Threats to the survival of peatlands

Many of these past peatland uses only exist now in folklore – the traditions are recorded but they are rarely practised these days.

This is partly because around the nineteenth century, views changed as the Industrial Revolution took hold: bogs were seen as 'wet deserts', a wasted resource in need of reclamation to make the land useful. So the old sustainable or small-scale ways of using peatlands were replaced by destruction – commercial-scale peat cutting and mining. These industries have shaped this area of Scotland, where peat and underlying coal seams are part of the industrial heritage – they helped literally to fuel the growth of towns and industries.

Peat is still very important to other Scottish industries. Without it whisky would taste very different. Much of our water supply is still filtered by peat because many reservoirs are located in upland areas where peat and heathland are common.

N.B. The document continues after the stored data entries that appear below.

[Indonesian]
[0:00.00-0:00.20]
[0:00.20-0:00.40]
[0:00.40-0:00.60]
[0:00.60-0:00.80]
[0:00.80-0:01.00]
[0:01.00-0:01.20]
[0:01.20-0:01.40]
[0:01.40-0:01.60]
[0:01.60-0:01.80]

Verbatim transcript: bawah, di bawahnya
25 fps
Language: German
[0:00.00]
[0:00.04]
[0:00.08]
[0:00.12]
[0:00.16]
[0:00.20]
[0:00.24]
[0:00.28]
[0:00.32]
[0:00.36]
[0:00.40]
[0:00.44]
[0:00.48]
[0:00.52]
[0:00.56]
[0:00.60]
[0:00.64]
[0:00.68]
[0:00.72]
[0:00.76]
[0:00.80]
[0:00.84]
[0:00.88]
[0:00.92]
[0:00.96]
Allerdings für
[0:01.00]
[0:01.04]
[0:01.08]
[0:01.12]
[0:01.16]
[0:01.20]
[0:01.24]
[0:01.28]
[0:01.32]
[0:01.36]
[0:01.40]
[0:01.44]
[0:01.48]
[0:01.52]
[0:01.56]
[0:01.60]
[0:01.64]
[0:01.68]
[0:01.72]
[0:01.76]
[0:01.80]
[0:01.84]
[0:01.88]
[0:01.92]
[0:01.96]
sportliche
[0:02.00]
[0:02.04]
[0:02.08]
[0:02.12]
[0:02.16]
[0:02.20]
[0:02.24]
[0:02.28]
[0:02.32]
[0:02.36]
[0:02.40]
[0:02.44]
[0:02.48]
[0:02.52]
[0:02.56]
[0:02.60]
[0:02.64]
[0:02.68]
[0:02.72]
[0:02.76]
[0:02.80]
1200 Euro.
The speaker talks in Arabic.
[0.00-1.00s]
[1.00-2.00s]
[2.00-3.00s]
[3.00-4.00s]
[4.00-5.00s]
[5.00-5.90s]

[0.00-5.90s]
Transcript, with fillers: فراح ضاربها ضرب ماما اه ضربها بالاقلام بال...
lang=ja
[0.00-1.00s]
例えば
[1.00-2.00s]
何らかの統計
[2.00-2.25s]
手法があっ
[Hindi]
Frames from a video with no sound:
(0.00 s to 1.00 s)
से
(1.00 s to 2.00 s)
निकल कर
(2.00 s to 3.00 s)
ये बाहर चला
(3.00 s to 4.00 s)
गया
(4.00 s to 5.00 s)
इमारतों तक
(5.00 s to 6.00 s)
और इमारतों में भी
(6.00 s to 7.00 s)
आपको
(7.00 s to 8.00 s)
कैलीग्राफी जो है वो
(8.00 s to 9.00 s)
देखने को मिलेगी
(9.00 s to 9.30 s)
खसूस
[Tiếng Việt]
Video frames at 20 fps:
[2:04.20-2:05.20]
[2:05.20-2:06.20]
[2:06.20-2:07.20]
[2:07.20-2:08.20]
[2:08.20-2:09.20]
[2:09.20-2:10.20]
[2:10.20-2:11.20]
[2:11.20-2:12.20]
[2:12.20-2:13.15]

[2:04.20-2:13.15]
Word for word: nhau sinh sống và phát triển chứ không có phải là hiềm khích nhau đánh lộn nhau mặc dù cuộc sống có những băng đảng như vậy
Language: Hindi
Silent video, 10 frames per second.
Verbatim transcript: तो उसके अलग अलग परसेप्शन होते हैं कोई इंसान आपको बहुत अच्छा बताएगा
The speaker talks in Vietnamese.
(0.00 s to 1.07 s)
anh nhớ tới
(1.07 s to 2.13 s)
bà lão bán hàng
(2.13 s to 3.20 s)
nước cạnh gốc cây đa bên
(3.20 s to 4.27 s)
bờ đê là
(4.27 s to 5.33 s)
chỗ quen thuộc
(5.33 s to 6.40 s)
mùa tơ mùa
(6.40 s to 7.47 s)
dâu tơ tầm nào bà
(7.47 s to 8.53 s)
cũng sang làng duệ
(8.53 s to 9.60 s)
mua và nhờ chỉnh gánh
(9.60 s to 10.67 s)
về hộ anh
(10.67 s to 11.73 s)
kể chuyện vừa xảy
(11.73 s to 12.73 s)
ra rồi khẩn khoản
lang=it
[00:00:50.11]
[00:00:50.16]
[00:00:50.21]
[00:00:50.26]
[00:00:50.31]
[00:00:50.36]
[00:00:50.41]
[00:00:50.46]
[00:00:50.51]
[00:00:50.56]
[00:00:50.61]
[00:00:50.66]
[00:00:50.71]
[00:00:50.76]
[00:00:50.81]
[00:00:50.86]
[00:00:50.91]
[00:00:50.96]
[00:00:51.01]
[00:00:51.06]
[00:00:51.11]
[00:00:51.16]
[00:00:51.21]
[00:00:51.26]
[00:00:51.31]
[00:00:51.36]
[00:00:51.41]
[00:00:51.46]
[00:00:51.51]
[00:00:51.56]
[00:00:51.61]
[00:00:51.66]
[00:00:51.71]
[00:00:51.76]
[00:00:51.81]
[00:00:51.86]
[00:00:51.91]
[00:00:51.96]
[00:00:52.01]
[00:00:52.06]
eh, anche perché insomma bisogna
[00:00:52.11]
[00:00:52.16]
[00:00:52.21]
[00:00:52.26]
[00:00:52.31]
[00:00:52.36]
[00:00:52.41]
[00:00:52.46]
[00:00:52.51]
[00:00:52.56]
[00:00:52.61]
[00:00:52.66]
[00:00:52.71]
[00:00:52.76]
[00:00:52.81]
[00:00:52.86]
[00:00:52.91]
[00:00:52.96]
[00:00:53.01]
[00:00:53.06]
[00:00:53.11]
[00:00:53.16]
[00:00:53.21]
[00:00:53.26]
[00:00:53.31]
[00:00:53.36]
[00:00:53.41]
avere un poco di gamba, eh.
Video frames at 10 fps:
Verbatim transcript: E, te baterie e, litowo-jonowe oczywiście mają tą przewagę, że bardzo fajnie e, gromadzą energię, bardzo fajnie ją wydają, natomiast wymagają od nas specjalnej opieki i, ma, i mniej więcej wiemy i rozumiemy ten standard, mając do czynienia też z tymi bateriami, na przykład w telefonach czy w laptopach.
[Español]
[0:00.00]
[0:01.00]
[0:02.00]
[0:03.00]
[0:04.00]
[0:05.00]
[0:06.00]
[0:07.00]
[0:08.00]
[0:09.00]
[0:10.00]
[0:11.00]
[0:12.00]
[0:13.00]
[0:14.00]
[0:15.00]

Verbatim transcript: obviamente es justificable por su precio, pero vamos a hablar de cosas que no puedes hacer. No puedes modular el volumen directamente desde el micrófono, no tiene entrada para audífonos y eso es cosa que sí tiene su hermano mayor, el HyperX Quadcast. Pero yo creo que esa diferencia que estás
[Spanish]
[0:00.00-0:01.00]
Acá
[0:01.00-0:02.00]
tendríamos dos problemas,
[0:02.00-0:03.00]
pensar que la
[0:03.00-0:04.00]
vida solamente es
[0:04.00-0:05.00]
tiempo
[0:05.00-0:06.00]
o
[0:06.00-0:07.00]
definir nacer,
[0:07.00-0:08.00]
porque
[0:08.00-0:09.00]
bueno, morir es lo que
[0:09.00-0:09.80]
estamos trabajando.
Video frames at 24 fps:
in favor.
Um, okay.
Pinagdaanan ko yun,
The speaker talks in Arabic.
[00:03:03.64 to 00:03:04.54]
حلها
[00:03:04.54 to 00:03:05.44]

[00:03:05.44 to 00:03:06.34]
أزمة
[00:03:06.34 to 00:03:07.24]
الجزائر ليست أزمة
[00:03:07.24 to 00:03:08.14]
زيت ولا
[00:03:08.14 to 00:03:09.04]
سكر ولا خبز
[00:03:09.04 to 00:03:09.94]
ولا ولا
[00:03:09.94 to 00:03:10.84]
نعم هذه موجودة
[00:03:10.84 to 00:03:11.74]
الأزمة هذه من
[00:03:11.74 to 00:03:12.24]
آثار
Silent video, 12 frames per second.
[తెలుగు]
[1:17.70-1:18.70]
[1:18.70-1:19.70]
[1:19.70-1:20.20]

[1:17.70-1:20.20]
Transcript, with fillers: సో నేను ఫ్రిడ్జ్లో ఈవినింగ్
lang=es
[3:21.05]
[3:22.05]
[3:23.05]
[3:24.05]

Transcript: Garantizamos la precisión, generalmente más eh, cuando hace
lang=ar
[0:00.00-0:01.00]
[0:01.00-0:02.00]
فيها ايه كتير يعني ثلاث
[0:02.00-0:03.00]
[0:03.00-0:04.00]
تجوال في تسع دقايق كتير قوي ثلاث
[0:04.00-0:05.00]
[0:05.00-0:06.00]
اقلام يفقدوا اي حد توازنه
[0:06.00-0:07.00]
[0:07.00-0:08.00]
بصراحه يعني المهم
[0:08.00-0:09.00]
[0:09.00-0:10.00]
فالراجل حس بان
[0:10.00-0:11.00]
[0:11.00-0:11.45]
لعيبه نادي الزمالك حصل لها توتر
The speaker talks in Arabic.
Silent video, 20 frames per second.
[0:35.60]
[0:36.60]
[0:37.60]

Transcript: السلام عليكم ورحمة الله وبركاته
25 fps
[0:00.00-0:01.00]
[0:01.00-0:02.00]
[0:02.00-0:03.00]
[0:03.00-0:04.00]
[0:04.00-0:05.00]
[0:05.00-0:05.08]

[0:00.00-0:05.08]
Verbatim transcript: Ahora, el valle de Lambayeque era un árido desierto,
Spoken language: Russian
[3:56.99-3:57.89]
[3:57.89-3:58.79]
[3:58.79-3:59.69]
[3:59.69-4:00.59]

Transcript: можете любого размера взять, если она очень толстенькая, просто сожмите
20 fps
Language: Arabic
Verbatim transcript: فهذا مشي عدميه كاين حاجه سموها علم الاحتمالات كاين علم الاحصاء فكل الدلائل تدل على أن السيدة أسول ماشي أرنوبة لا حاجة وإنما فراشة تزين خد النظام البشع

In addition to peat extraction and mining the coal, gravel and clay beneath it, the three other main threats in the last few centuries have been forestry, agriculture and horticulture.

1. Forestry:
Forestry is an important type of land use on peatlands. This started in the eighteenth century on a small scale, but it is really since the establishment of the Forestry Commission in the early twentieth century and the development of deep ploughing technology in the 1950s that planting conifers, like pine and spruce, expanded on bogs.

To afforest peat it is essential to first drain the upper peat layers well to give the trees a chance of surviving. The surface peat starts drying and this is made worse as the trees grow and mature because their roots suck more water away – the bog shrinks, cracks and decays. This is worrying because it releases so-called ‘Greenhouse Gases.'

Global concerns: future climatic change>

Many plantations are maturing now and since the 1980s and 1990s fewer new plantations have been planted on peat that is more than 1m deep because the value of bogs has been recognised and conservation plans have been established.

2. Agriculture:
Late nineteenth century changes in attitudes to bogs included the expansion of agriculture onto drained peat, especially for pasture. This, with afforestation, has been a major factor contributing to the loss of raised bogs since the 1940s. A graphic example of the impact of agriculture can be seen in East Anglia, where much of the prime agricultural land is drained peat. The tops of two metal posts, known as the Holme Fen posts, now stand around 4 metres above the ground surface but in 1850 this is where the peat surface lay.

3. Horticulture:
Today industrial peat extraction is the biggest threat to bogs. Peat is used extensively for compost in gardens because it is so good at retaining water and has a consistently low amount of nutrients. In England and Wales government figures show that more than 70% of areas where peat extraction is allowed on raised bogs is on or next to SSSIs – Sites which are of Special Scientific Interest because of their wildlife. Often this permission dates back to days when peat was largely cut by hand.

Now industrial-scale peat ‘mining’ removes thousands of tons each year, leaving a bare and desolated landscape, which has lost not only its biodiversity – the wealth of plants and animals – but also any archaeology and all information about past environments over the last 10000 years.